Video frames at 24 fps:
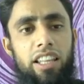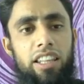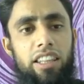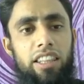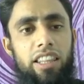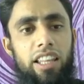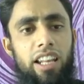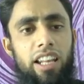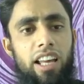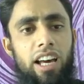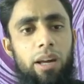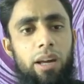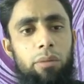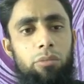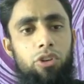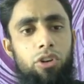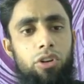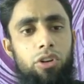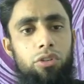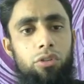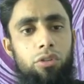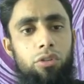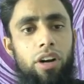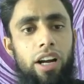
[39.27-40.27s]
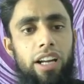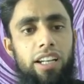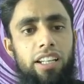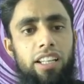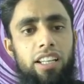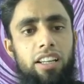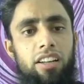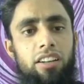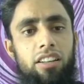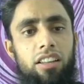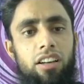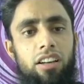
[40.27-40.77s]
Then I am going to write
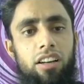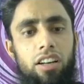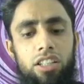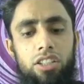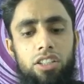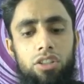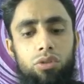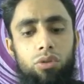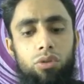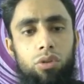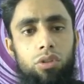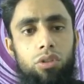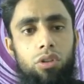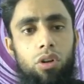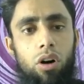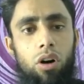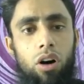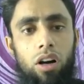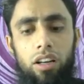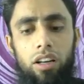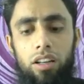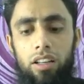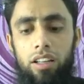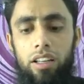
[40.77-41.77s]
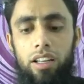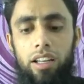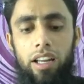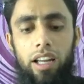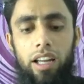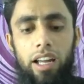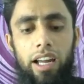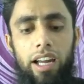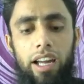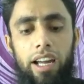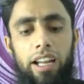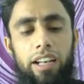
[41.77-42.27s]
here the console log,
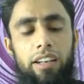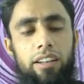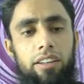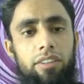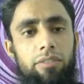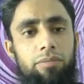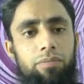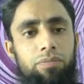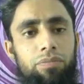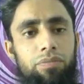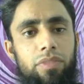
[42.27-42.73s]
and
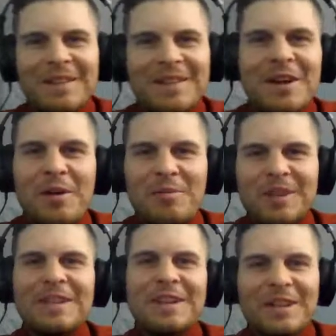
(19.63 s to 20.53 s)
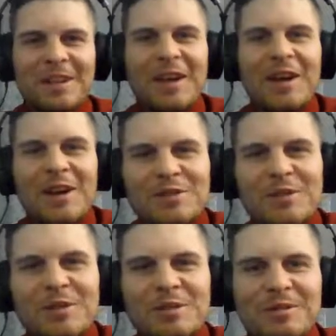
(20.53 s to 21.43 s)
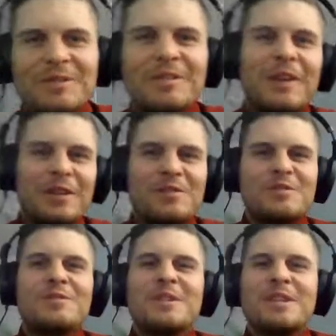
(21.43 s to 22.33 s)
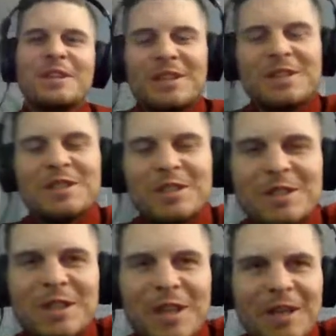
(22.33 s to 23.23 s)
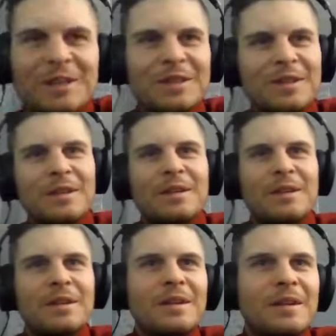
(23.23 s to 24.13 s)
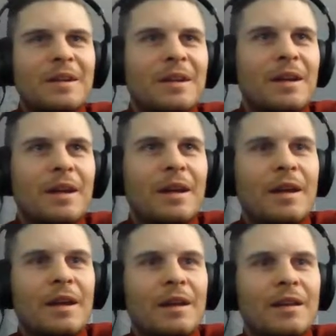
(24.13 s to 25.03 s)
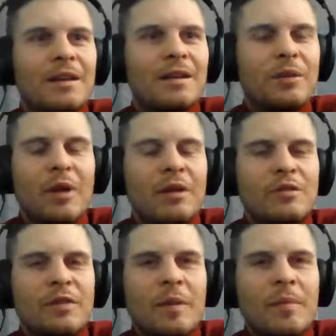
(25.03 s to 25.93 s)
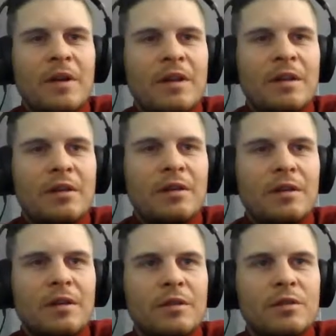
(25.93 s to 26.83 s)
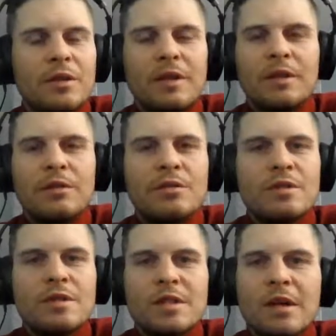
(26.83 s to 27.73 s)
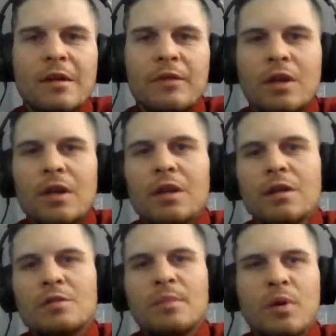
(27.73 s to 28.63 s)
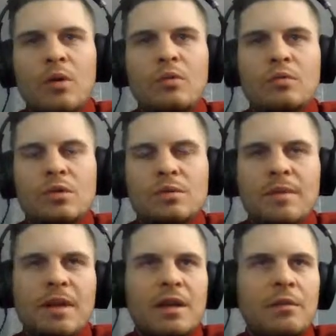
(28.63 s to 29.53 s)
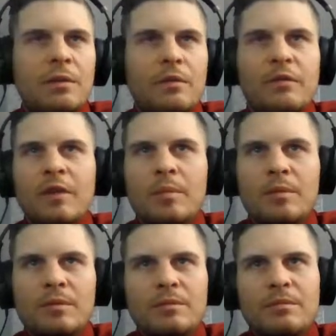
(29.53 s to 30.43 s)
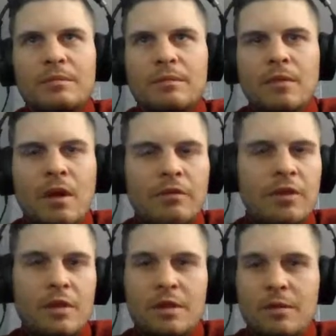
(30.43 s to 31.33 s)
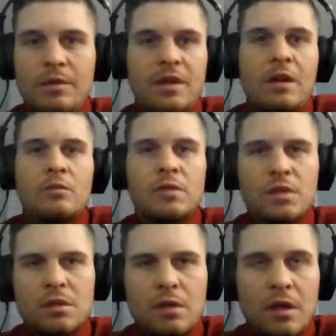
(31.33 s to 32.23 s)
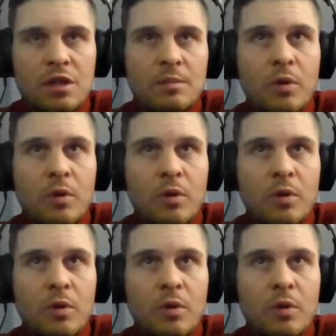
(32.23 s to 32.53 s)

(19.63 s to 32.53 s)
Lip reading: I'm the king of cash flow. I used to be the Kijiji King. And I'd flip anything on here, trailers and stuff, cars, boats, man, we were flipping everything. And then went to houses. I actually bought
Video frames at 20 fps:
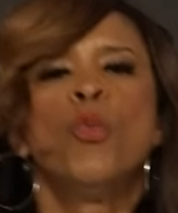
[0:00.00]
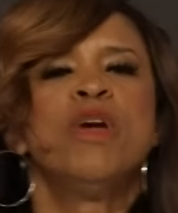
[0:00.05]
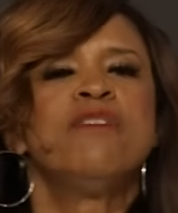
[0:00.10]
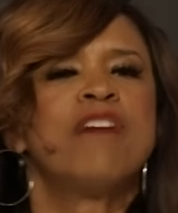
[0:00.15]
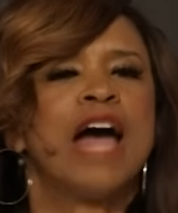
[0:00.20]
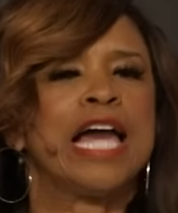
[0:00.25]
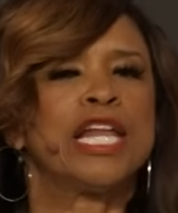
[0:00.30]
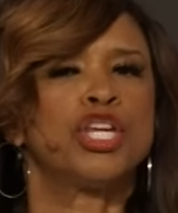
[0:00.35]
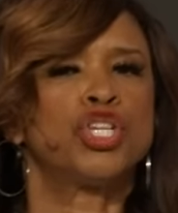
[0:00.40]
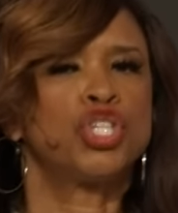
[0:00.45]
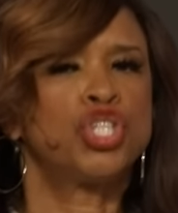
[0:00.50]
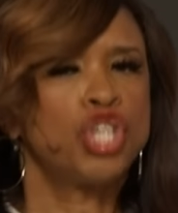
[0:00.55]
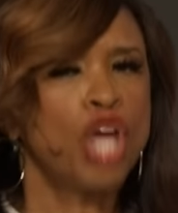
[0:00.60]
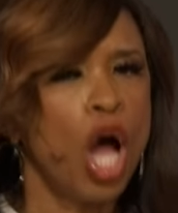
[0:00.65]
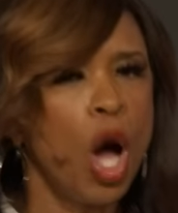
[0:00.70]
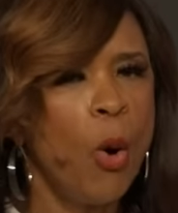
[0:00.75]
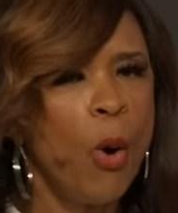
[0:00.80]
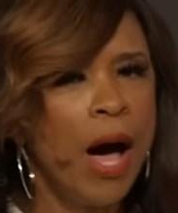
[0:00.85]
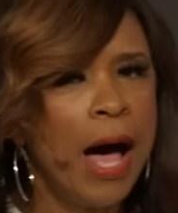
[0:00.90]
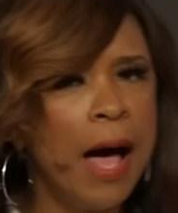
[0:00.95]
We've got to
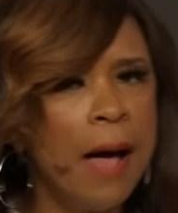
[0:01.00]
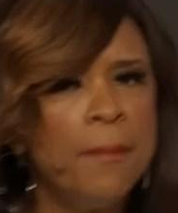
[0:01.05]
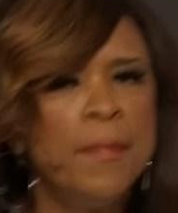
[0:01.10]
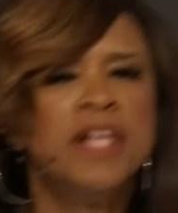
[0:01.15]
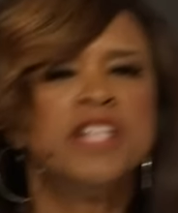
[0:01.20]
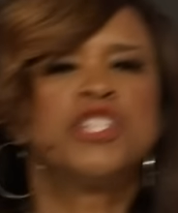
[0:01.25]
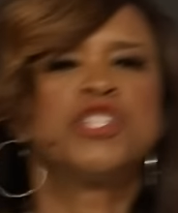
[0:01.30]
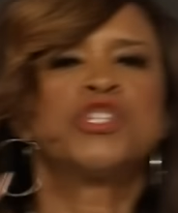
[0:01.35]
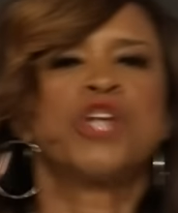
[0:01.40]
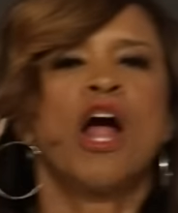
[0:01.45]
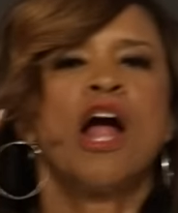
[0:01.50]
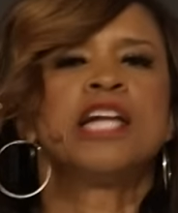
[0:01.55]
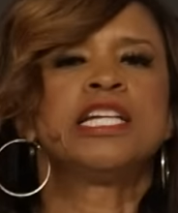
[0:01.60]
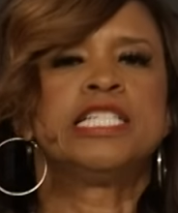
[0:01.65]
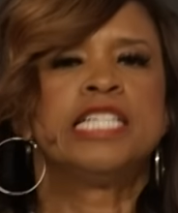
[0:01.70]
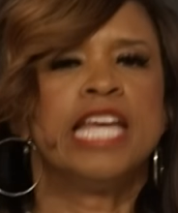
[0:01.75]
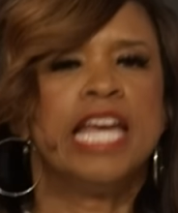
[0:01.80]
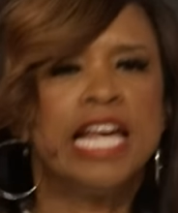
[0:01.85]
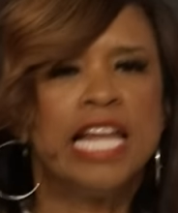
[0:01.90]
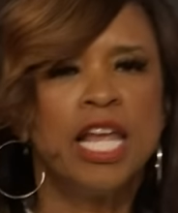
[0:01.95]
show up,
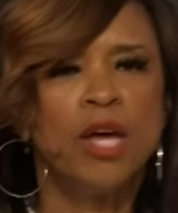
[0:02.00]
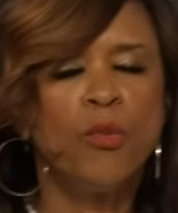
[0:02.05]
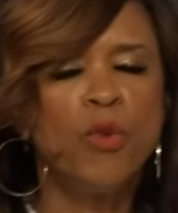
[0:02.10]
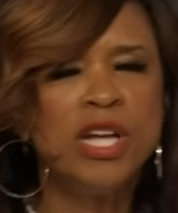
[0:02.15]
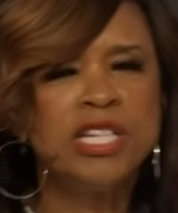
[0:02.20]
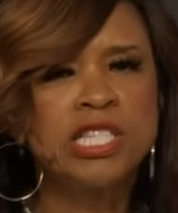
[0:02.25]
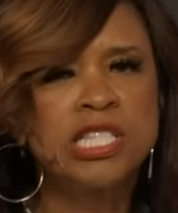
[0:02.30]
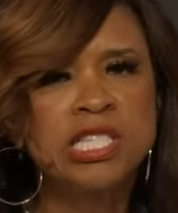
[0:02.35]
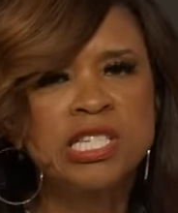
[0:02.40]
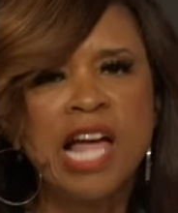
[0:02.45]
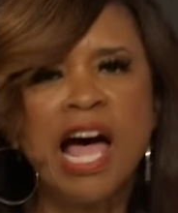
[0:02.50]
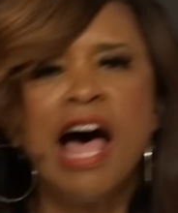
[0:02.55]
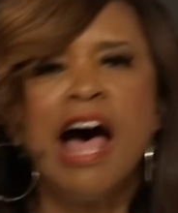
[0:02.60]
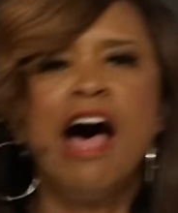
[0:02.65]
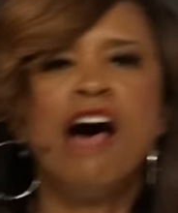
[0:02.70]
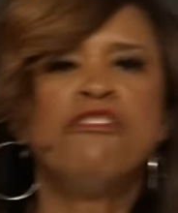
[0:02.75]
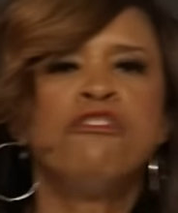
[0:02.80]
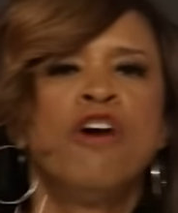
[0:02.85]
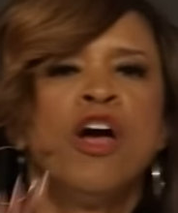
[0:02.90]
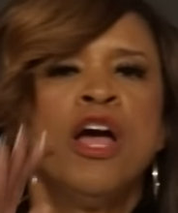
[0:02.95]
start dealing with
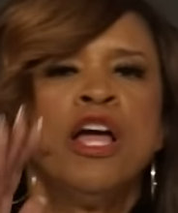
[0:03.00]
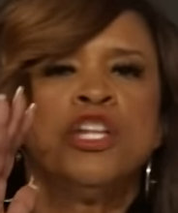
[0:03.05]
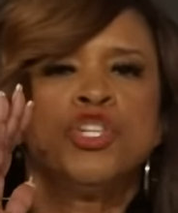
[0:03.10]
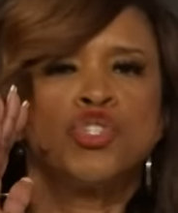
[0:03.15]
stuff,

- [Assignment]:
For every line in the data above that holds "frames", return the line itself.

- [Answer to the problem]:
Video frames at 24 fps:
Video frames at 20 fps:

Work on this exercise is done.